Plaintiff alleges this to be true because in articles II and III, which relate to reductions in duties on articles the growth, produce, or manufacture of the United States and Cuba, respectively, the language used is “exclusive and preferential reductions in duties.” Therefore it contends that the omission from said article I of the words “exclusive and preferential” indicates an intention that the products described in said article are entitled to free entry when imported into the United States from other nondiscriminating countries. In our judgment the court has already answered the plaintiff’s contention in the Von Damm case, supra, when it expressed its opinion as to the intention of Congress as contained in the Trade Agreement Act. At page 103 of said decision the court stated:
*231* * * We are of the opinion that, in the absence of a new and exclusive agreement with Cuba, Congress intended that Cuba should continue to enjoy a 20 per centum reduction from the duties imposed by the Tariff Act of 1930, or provided for in any reciprocal tariff agreement made with countries other than Cuba, but that Congress did not intend that any reciprocal tariff agreement should be made with Cuba, the provisions of which should automatically extend to other nondiscriminating countries * * *.

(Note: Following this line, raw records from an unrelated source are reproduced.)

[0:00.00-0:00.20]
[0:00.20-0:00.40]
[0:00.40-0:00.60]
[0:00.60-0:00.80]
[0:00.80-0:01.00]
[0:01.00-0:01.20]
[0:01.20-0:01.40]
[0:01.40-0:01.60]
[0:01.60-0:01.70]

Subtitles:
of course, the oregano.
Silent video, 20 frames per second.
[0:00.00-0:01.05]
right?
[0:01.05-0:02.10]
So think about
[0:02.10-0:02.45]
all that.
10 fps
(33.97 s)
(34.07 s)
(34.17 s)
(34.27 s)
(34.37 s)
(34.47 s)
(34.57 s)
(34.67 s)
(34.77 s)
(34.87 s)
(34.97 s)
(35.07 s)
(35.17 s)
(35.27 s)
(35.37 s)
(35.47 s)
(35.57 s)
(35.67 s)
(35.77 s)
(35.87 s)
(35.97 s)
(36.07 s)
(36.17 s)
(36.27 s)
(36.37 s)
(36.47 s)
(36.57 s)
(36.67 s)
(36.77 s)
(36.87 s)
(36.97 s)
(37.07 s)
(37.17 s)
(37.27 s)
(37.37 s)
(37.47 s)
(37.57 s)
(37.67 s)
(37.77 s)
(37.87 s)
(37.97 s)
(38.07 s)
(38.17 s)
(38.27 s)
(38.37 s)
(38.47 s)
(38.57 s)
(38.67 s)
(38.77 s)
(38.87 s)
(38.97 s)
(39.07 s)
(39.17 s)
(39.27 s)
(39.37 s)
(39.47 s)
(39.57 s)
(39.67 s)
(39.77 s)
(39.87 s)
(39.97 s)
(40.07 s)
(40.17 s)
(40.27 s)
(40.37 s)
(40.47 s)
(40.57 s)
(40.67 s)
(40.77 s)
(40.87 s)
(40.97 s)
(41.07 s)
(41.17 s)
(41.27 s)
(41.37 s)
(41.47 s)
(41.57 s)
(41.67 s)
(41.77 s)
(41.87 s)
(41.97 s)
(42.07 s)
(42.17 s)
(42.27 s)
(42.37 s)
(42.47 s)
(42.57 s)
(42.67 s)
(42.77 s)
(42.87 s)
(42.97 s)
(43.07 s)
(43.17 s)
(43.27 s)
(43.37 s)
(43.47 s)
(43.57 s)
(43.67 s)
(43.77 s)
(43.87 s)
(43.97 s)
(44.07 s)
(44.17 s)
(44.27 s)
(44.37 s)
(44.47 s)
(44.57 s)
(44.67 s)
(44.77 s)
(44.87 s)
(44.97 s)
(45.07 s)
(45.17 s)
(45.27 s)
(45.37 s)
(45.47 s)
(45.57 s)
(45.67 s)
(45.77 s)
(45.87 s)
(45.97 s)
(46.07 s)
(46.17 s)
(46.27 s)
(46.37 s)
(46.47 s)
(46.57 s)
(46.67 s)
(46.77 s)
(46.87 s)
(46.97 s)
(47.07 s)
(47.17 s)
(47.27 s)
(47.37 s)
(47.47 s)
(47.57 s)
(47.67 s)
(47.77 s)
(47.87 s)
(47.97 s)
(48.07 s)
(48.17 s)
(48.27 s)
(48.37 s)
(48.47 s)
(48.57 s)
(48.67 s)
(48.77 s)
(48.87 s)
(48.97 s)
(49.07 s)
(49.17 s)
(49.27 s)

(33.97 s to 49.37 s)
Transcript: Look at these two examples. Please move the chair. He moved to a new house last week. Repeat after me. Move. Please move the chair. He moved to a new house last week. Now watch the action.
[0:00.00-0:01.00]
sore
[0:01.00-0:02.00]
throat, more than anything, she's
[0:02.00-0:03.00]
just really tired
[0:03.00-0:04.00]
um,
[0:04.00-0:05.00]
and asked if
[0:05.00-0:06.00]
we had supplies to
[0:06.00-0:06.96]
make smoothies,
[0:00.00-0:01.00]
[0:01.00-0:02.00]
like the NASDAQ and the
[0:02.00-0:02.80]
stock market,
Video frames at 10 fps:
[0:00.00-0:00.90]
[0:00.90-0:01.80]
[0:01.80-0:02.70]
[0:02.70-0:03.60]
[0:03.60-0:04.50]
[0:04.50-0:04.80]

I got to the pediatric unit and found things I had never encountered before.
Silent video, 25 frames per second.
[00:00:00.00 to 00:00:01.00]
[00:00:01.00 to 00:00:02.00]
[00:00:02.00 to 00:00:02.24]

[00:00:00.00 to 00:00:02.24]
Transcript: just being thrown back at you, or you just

In view of this language it is idle to discuss the significance of the fact that certain paragraphs of the Cuban Trade Agreement used the expression “exclusive and preferential” reduction, while article I of said trade agreement makes no reference to those terms. The fact is that the whole of article I itself connotes exclusive and preferential treatment, because of its provision for continuous free admission of merchandise that otherwise would have been dutiable. The high contracting parties could not have stated more clearly their intention to preserve the preferential treatment of articles that were admitted free under the terms of the reciprocity • agreement of 1902. The article preserves the free status established by the reciprocity agreement of many articles that had subsequently been placed on the dutiable lists, among others being cocoanuts. It is our opinion that the use of such term as “exclusive and preferential” in said article I was unnecessary in order to preserve preferential treatment, and the failure to include such language therein is not indicative of an intention to omit any items that might have been free under the terms of the reciprocity agreement of 1902 from the exclusive and preferential provisions of the Cuban Trade Agreement. In other words, that there was no intention upon the part of the high contracting parties to submit such articles to the generalization provision of the Trade Agreement Act. It is our opinion that the Cuban Trade Agreement is an exclusive agreement between said country and the United States, the terms of which are applicable only to trade between said countries.
For the reasons set forth above we hold that plaintiff’s claims should be and the same hereby are overruled. Judgment for defendant. It is so ordered.